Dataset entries
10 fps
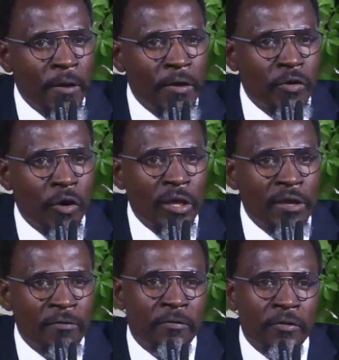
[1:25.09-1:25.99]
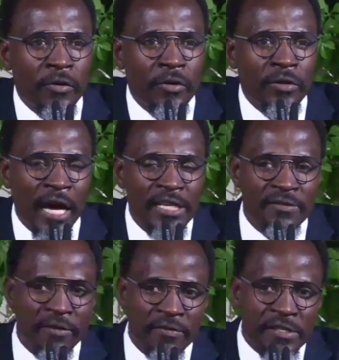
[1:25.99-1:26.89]
you know, if
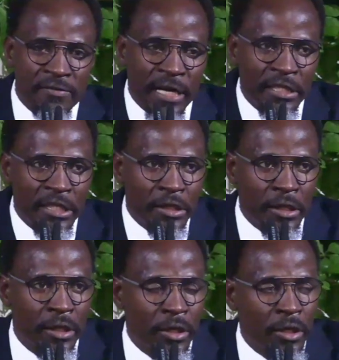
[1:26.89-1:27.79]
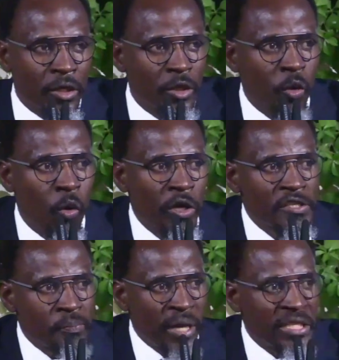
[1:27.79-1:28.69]
NSFAF is funding or is
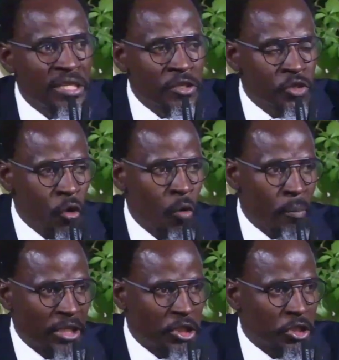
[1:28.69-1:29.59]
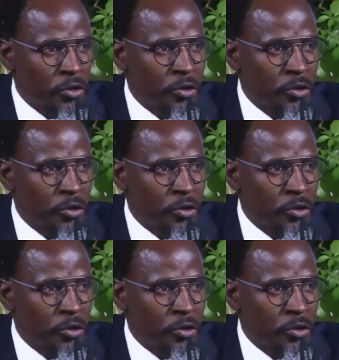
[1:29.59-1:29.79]
spending so much,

### Exercise aim
The records above need to be printed in full and exactly, without any of the pictures.

### Written solution
10 fps
[1:25.09-1:25.99]
[1:25.99-1:26.89]
you know, if
[1:26.89-1:27.79]
[1:27.79-1:28.69]
NSFAF is funding or is
[1:28.69-1:29.59]
[1:29.59-1:29.79]
spending so much,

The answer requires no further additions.